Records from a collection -
--------------------------------
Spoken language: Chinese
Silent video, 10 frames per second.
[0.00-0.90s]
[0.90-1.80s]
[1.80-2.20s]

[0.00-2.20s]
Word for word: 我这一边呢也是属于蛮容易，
--------------------------------
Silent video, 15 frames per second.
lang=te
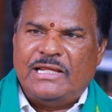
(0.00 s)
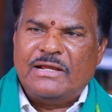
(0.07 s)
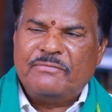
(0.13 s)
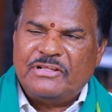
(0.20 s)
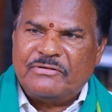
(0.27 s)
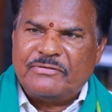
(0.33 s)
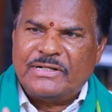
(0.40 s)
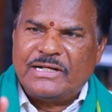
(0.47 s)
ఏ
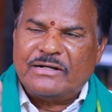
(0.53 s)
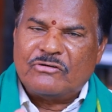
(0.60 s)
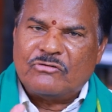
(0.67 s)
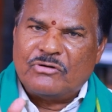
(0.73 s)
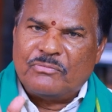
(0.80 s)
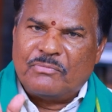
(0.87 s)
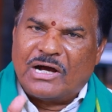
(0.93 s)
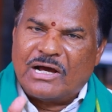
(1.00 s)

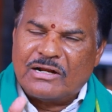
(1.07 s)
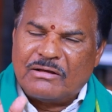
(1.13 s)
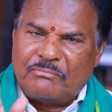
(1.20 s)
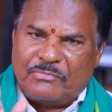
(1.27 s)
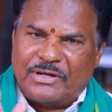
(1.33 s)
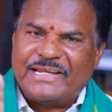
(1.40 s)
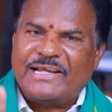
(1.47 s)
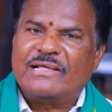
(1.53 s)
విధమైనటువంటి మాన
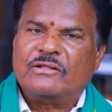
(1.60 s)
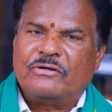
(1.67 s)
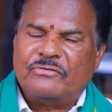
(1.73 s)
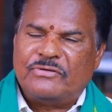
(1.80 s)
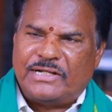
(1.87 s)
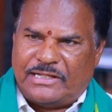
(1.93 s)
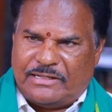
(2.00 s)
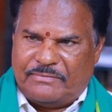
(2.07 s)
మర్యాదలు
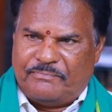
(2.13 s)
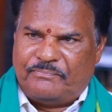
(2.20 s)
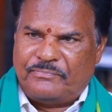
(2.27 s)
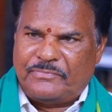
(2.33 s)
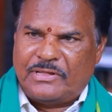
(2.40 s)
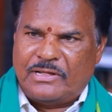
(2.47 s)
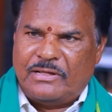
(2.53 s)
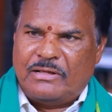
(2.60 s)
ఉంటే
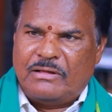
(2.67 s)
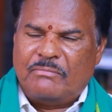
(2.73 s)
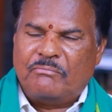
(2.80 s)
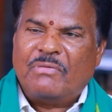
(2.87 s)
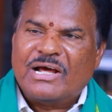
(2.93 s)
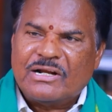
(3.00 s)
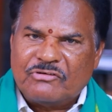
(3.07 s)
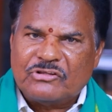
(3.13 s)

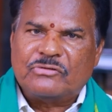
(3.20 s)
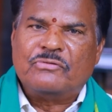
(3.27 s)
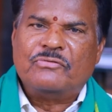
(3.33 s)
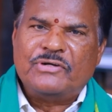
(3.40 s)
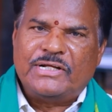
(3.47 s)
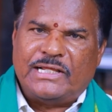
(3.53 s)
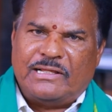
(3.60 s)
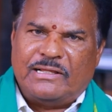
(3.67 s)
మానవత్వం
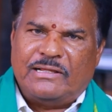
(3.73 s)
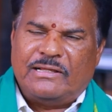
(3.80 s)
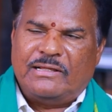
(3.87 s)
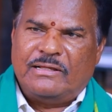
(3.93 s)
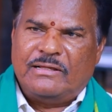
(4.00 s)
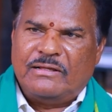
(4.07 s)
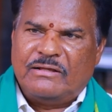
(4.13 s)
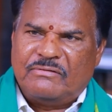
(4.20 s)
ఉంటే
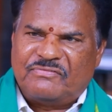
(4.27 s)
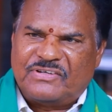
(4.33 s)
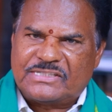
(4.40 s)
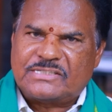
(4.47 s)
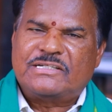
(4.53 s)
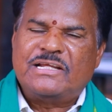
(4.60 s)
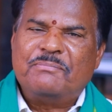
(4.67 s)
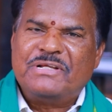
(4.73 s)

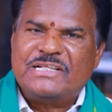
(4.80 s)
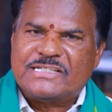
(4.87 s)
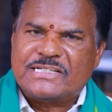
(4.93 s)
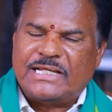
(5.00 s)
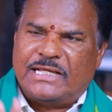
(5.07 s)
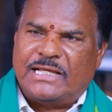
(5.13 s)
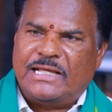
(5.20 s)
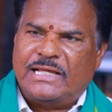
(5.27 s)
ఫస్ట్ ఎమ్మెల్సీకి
--------------------------------
TASK DESCRIPTION - Word for word, restate the lines of the data above that fall between the line holding "Spoken language: Chinese" and the line holding "Word for word: 我这一边呢也是属于蛮容易，", inclusive, and no other lines.

TASK RESPONSE -
Spoken language: Chinese
Silent video, 10 frames per second.
[0.00-0.90s]
[0.90-1.80s]
[1.80-2.20s]

[0.00-2.20s]
Word for word: 我这一边呢也是属于蛮容易，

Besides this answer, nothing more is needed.